== What you are asked to do ==
Copy each line below exactly and leave the pictures out.

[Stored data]
>>>>
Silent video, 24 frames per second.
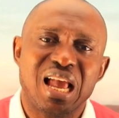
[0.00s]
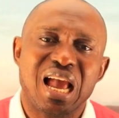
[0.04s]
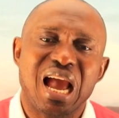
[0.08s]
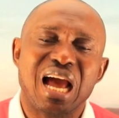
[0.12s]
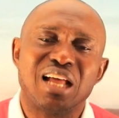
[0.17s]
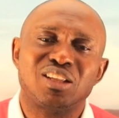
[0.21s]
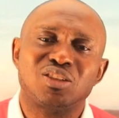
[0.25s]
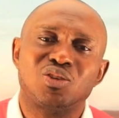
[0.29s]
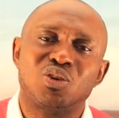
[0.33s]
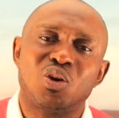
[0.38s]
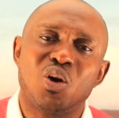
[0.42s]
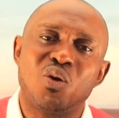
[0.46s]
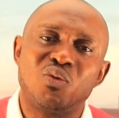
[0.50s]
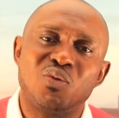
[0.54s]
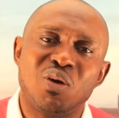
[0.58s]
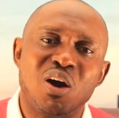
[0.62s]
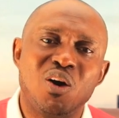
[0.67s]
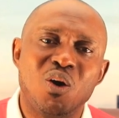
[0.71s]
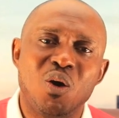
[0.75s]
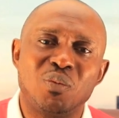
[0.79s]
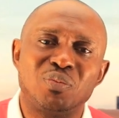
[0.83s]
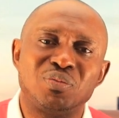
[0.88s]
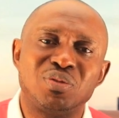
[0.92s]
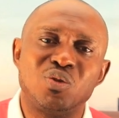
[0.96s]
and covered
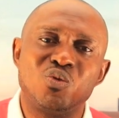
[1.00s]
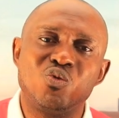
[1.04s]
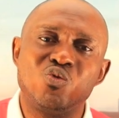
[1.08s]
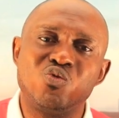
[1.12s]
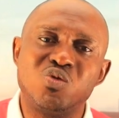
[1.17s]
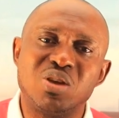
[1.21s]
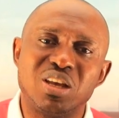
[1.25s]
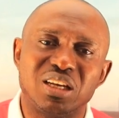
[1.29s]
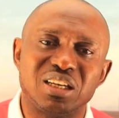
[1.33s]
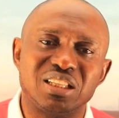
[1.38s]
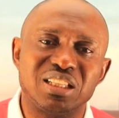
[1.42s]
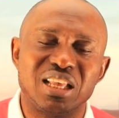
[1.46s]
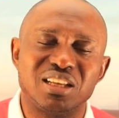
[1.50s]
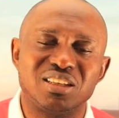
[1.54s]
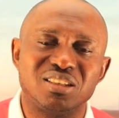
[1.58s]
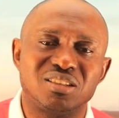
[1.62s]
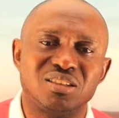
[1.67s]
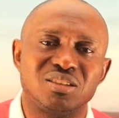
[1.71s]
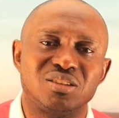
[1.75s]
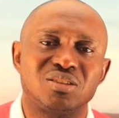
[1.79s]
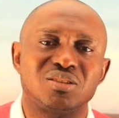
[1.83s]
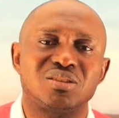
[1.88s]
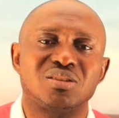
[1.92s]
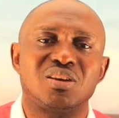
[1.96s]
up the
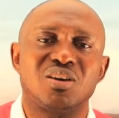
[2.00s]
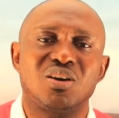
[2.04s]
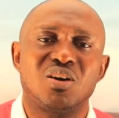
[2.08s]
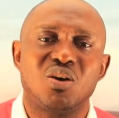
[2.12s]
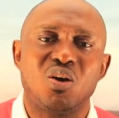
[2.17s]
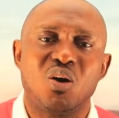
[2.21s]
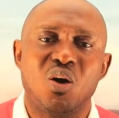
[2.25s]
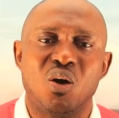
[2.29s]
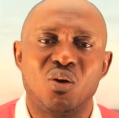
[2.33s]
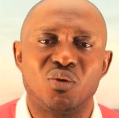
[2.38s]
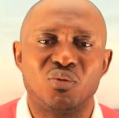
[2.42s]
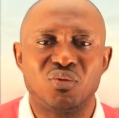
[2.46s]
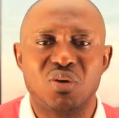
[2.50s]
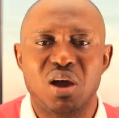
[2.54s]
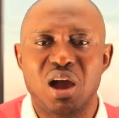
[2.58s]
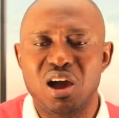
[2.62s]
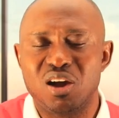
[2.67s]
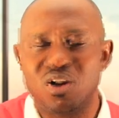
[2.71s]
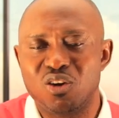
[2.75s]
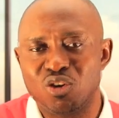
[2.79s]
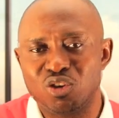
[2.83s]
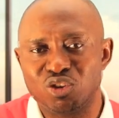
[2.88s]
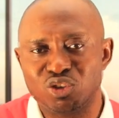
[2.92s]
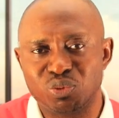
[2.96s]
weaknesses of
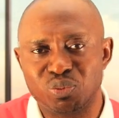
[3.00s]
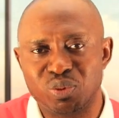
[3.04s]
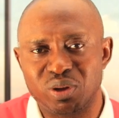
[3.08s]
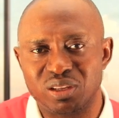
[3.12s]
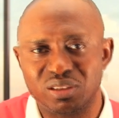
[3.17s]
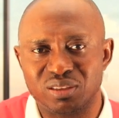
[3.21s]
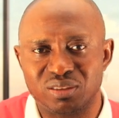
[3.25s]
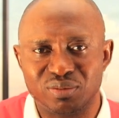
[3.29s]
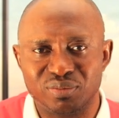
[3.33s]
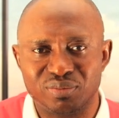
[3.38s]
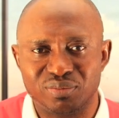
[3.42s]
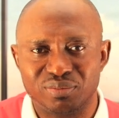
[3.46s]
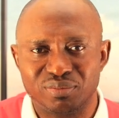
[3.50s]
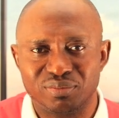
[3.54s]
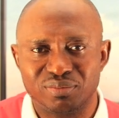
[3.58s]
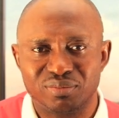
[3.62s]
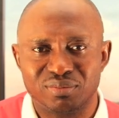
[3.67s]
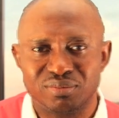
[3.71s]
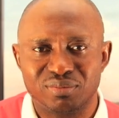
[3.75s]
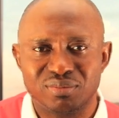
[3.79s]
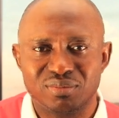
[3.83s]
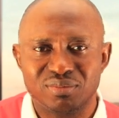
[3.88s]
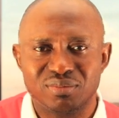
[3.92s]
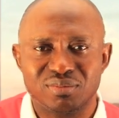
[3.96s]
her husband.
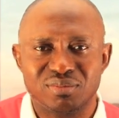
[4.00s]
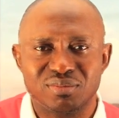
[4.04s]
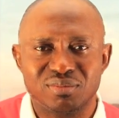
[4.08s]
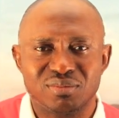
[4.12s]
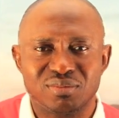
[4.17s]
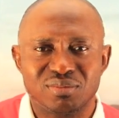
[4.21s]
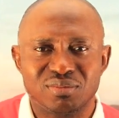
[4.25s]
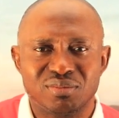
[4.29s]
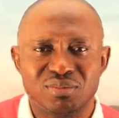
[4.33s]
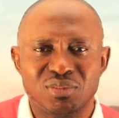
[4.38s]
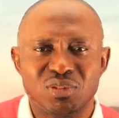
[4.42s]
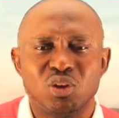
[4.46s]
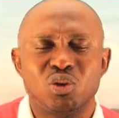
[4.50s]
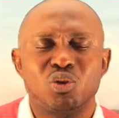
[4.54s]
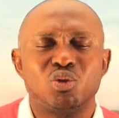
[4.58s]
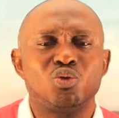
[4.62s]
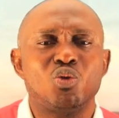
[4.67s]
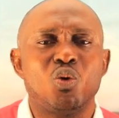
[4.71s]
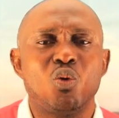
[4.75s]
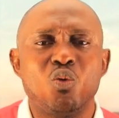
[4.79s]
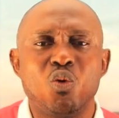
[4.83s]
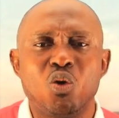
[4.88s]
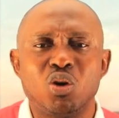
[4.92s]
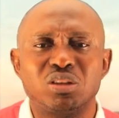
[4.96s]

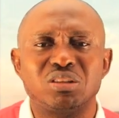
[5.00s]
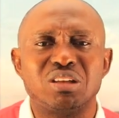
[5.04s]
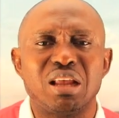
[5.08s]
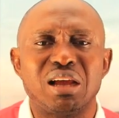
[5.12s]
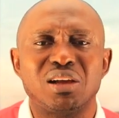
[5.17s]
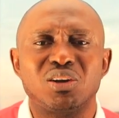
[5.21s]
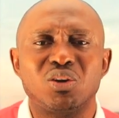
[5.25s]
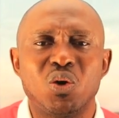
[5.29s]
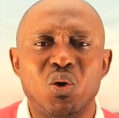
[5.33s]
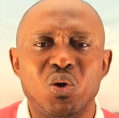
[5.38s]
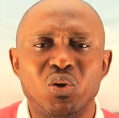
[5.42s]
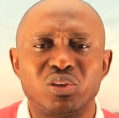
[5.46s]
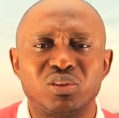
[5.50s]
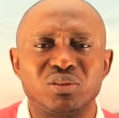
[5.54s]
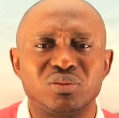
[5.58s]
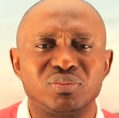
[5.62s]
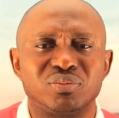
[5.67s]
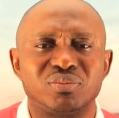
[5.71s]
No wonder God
<<<<
== Expected answer ==
Silent video, 24 frames per second.
[0.00s]
[0.04s]
[0.08s]
[0.12s]
[0.17s]
[0.21s]
[0.25s]
[0.29s]
[0.33s]
[0.38s]
[0.42s]
[0.46s]
[0.50s]
[0.54s]
[0.58s]
[0.62s]
[0.67s]
[0.71s]
[0.75s]
[0.79s]
[0.83s]
[0.88s]
[0.92s]
[0.96s]
and covered
[1.00s]
[1.04s]
[1.08s]
[1.12s]
[1.17s]
[1.21s]
[1.25s]
[1.29s]
[1.33s]
[1.38s]
[1.42s]
[1.46s]
[1.50s]
[1.54s]
[1.58s]
[1.62s]
[1.67s]
[1.71s]
[1.75s]
[1.79s]
[1.83s]
[1.88s]
[1.92s]
[1.96s]
up the
[2.00s]
[2.04s]
[2.08s]
[2.12s]
[2.17s]
[2.21s]
[2.25s]
[2.29s]
[2.33s]
[2.38s]
[2.42s]
[2.46s]
[2.50s]
[2.54s]
[2.58s]
[2.62s]
[2.67s]
[2.71s]
[2.75s]
[2.79s]
[2.83s]
[2.88s]
[2.92s]
[2.96s]
weaknesses of
[3.00s]
[3.04s]
[3.08s]
[3.12s]
[3.17s]
[3.21s]
[3.25s]
[3.29s]
[3.33s]
[3.38s]
[3.42s]
[3.46s]
[3.50s]
[3.54s]
[3.58s]
[3.62s]
[3.67s]
[3.71s]
[3.75s]
[3.79s]
[3.83s]
[3.88s]
[3.92s]
[3.96s]
her husband.
[4.00s]
[4.04s]
[4.08s]
[4.12s]
[4.17s]
[4.21s]
[4.25s]
[4.29s]
[4.33s]
[4.38s]
[4.42s]
[4.46s]
[4.50s]
[4.54s]
[4.58s]
[4.62s]
[4.67s]
[4.71s]
[4.75s]
[4.79s]
[4.83s]
[4.88s]
[4.92s]
[4.96s]

[5.00s]
[5.04s]
[5.08s]
[5.12s]
[5.17s]
[5.21s]
[5.25s]
[5.29s]
[5.33s]
[5.38s]
[5.42s]
[5.46s]
[5.50s]
[5.54s]
[5.58s]
[5.62s]
[5.67s]
[5.71s]
No wonder God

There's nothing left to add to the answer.